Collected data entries
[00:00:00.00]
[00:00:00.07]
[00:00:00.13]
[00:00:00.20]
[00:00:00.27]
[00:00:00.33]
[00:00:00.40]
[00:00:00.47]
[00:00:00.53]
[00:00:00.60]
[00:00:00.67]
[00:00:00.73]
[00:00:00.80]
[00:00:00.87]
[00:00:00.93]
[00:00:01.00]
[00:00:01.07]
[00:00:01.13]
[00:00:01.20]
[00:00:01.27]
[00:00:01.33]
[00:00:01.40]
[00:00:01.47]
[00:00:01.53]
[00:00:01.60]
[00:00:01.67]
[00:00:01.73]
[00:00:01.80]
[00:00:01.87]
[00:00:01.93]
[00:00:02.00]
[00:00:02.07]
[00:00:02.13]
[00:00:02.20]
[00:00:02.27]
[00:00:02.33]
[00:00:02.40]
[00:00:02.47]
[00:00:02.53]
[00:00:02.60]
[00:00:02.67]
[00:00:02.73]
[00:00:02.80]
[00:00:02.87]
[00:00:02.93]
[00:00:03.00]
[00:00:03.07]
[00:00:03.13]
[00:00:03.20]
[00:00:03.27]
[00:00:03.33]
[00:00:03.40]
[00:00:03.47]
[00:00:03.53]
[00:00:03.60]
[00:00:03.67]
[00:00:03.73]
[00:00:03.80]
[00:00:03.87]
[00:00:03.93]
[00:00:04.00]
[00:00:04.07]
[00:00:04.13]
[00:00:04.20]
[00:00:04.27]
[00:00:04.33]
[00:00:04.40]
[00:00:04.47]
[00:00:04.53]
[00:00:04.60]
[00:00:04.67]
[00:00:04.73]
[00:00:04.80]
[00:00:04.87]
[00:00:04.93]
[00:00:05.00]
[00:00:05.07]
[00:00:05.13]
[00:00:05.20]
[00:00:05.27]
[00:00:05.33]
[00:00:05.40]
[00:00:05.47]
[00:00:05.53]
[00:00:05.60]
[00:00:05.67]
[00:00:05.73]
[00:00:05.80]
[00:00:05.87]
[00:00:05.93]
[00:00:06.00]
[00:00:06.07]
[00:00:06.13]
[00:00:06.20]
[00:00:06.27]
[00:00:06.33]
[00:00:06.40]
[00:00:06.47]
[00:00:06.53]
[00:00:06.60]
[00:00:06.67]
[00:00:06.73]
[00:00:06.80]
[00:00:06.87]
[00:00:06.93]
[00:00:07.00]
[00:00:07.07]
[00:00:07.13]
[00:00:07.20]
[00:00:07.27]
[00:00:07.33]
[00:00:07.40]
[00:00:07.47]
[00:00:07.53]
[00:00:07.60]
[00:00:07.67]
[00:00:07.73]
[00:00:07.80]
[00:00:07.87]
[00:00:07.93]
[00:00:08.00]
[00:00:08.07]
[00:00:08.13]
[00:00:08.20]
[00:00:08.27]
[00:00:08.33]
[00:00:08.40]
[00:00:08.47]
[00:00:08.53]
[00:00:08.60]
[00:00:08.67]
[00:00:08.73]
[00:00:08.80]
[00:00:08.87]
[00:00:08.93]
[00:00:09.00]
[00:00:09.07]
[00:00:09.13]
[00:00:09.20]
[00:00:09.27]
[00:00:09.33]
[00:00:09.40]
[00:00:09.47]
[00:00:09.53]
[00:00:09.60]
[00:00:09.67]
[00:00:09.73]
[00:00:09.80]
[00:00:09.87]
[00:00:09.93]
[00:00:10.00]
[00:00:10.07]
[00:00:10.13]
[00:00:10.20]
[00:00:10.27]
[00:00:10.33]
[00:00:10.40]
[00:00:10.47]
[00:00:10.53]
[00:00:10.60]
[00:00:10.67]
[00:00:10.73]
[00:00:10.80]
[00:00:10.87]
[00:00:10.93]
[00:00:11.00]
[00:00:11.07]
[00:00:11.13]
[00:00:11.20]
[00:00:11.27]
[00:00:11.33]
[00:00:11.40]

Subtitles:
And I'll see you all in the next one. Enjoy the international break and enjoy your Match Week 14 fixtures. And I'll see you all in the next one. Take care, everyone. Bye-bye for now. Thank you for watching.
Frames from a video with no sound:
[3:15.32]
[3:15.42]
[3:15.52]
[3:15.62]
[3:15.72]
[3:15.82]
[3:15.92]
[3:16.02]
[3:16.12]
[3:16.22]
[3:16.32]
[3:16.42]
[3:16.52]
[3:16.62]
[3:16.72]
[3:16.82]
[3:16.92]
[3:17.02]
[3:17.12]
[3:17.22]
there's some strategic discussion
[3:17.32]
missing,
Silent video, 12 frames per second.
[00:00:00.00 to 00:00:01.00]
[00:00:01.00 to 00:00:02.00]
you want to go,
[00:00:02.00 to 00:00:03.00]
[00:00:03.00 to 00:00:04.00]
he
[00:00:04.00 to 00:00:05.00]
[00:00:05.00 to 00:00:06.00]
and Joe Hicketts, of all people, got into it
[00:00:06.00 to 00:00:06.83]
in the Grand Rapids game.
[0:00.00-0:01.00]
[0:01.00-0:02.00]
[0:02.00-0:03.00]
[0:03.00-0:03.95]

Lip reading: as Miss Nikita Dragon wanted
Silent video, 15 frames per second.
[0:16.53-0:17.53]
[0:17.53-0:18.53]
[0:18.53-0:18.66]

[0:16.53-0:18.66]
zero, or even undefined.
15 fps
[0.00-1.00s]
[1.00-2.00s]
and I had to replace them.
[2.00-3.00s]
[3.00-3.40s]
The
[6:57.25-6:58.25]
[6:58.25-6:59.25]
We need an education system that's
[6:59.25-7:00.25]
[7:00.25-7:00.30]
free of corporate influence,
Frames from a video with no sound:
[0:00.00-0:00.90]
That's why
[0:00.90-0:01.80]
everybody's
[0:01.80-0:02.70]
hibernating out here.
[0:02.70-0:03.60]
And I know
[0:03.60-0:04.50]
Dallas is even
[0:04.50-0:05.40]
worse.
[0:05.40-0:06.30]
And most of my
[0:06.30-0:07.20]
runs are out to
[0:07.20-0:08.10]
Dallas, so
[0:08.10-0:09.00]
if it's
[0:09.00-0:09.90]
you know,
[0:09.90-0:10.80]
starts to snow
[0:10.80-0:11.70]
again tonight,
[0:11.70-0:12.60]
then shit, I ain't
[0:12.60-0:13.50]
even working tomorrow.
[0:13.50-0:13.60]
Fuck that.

§ Task prompt: Return the records given above in their entirety, word for word.

§ Answer box:
[00:00:00.00]
[00:00:00.07]
[00:00:00.13]
[00:00:00.20]
[00:00:00.27]
[00:00:00.33]
[00:00:00.40]
[00:00:00.47]
[00:00:00.53]
[00:00:00.60]
[00:00:00.67]
[00:00:00.73]
[00:00:00.80]
[00:00:00.87]
[00:00:00.93]
[00:00:01.00]
[00:00:01.07]
[00:00:01.13]
[00:00:01.20]
[00:00:01.27]
[00:00:01.33]
[00:00:01.40]
[00:00:01.47]
[00:00:01.53]
[00:00:01.60]
[00:00:01.67]
[00:00:01.73]
[00:00:01.80]
[00:00:01.87]
[00:00:01.93]
[00:00:02.00]
[00:00:02.07]
[00:00:02.13]
[00:00:02.20]
[00:00:02.27]
[00:00:02.33]
[00:00:02.40]
[00:00:02.47]
[00:00:02.53]
[00:00:02.60]
[00:00:02.67]
[00:00:02.73]
[00:00:02.80]
[00:00:02.87]
[00:00:02.93]
[00:00:03.00]
[00:00:03.07]
[00:00:03.13]
[00:00:03.20]
[00:00:03.27]
[00:00:03.33]
[00:00:03.40]
[00:00:03.47]
[00:00:03.53]
[00:00:03.60]
[00:00:03.67]
[00:00:03.73]
[00:00:03.80]
[00:00:03.87]
[00:00:03.93]
[00:00:04.00]
[00:00:04.07]
[00:00:04.13]
[00:00:04.20]
[00:00:04.27]
[00:00:04.33]
[00:00:04.40]
[00:00:04.47]
[00:00:04.53]
[00:00:04.60]
[00:00:04.67]
[00:00:04.73]
[00:00:04.80]
[00:00:04.87]
[00:00:04.93]
[00:00:05.00]
[00:00:05.07]
[00:00:05.13]
[00:00:05.20]
[00:00:05.27]
[00:00:05.33]
[00:00:05.40]
[00:00:05.47]
[00:00:05.53]
[00:00:05.60]
[00:00:05.67]
[00:00:05.73]
[00:00:05.80]
[00:00:05.87]
[00:00:05.93]
[00:00:06.00]
[00:00:06.07]
[00:00:06.13]
[00:00:06.20]
[00:00:06.27]
[00:00:06.33]
[00:00:06.40]
[00:00:06.47]
[00:00:06.53]
[00:00:06.60]
[00:00:06.67]
[00:00:06.73]
[00:00:06.80]
[00:00:06.87]
[00:00:06.93]
[00:00:07.00]
[00:00:07.07]
[00:00:07.13]
[00:00:07.20]
[00:00:07.27]
[00:00:07.33]
[00:00:07.40]
[00:00:07.47]
[00:00:07.53]
[00:00:07.60]
[00:00:07.67]
[00:00:07.73]
[00:00:07.80]
[00:00:07.87]
[00:00:07.93]
[00:00:08.00]
[00:00:08.07]
[00:00:08.13]
[00:00:08.20]
[00:00:08.27]
[00:00:08.33]
[00:00:08.40]
[00:00:08.47]
[00:00:08.53]
[00:00:08.60]
[00:00:08.67]
[00:00:08.73]
[00:00:08.80]
[00:00:08.87]
[00:00:08.93]
[00:00:09.00]
[00:00:09.07]
[00:00:09.13]
[00:00:09.20]
[00:00:09.27]
[00:00:09.33]
[00:00:09.40]
[00:00:09.47]
[00:00:09.53]
[00:00:09.60]
[00:00:09.67]
[00:00:09.73]
[00:00:09.80]
[00:00:09.87]
[00:00:09.93]
[00:00:10.00]
[00:00:10.07]
[00:00:10.13]
[00:00:10.20]
[00:00:10.27]
[00:00:10.33]
[00:00:10.40]
[00:00:10.47]
[00:00:10.53]
[00:00:10.60]
[00:00:10.67]
[00:00:10.73]
[00:00:10.80]
[00:00:10.87]
[00:00:10.93]
[00:00:11.00]
[00:00:11.07]
[00:00:11.13]
[00:00:11.20]
[00:00:11.27]
[00:00:11.33]
[00:00:11.40]

Subtitles:
And I'll see you all in the next one. Enjoy the international break and enjoy your Match Week 14 fixtures. And I'll see you all in the next one. Take care, everyone. Bye-bye for now. Thank you for watching.
Frames from a video with no sound:
[3:15.32]
[3:15.42]
[3:15.52]
[3:15.62]
[3:15.72]
[3:15.82]
[3:15.92]
[3:16.02]
[3:16.12]
[3:16.22]
[3:16.32]
[3:16.42]
[3:16.52]
[3:16.62]
[3:16.72]
[3:16.82]
[3:16.92]
[3:17.02]
[3:17.12]
[3:17.22]
there's some strategic discussion
[3:17.32]
missing,
Silent video, 12 frames per second.
[00:00:00.00 to 00:00:01.00]
[00:00:01.00 to 00:00:02.00]
you want to go,
[00:00:02.00 to 00:00:03.00]
[00:00:03.00 to 00:00:04.00]
he
[00:00:04.00 to 00:00:05.00]
[00:00:05.00 to 00:00:06.00]
and Joe Hicketts, of all people, got into it
[00:00:06.00 to 00:00:06.83]
in the Grand Rapids game.
[0:00.00-0:01.00]
[0:01.00-0:02.00]
[0:02.00-0:03.00]
[0:03.00-0:03.95]

Lip reading: as Miss Nikita Dragon wanted
Silent video, 15 frames per second.
[0:16.53-0:17.53]
[0:17.53-0:18.53]
[0:18.53-0:18.66]

[0:16.53-0:18.66]
zero, or even undefined.
15 fps
[0.00-1.00s]
[1.00-2.00s]
and I had to replace them.
[2.00-3.00s]
[3.00-3.40s]
The
[6:57.25-6:58.25]
[6:58.25-6:59.25]
We need an education system that's
[6:59.25-7:00.25]
[7:00.25-7:00.30]
free of corporate influence,
Frames from a video with no sound:
[0:00.00-0:00.90]
That's why
[0:00.90-0:01.80]
everybody's
[0:01.80-0:02.70]
hibernating out here.
[0:02.70-0:03.60]
And I know
[0:03.60-0:04.50]
Dallas is even
[0:04.50-0:05.40]
worse.
[0:05.40-0:06.30]
And most of my
[0:06.30-0:07.20]
runs are out to
[0:07.20-0:08.10]
Dallas, so
[0:08.10-0:09.00]
if it's
[0:09.00-0:09.90]
you know,
[0:09.90-0:10.80]
starts to snow
[0:10.80-0:11.70]
again tonight,
[0:11.70-0:12.60]
then shit, I ain't
[0:12.60-0:13.50]
even working tomorrow.
[0:13.50-0:13.60]
Fuck that.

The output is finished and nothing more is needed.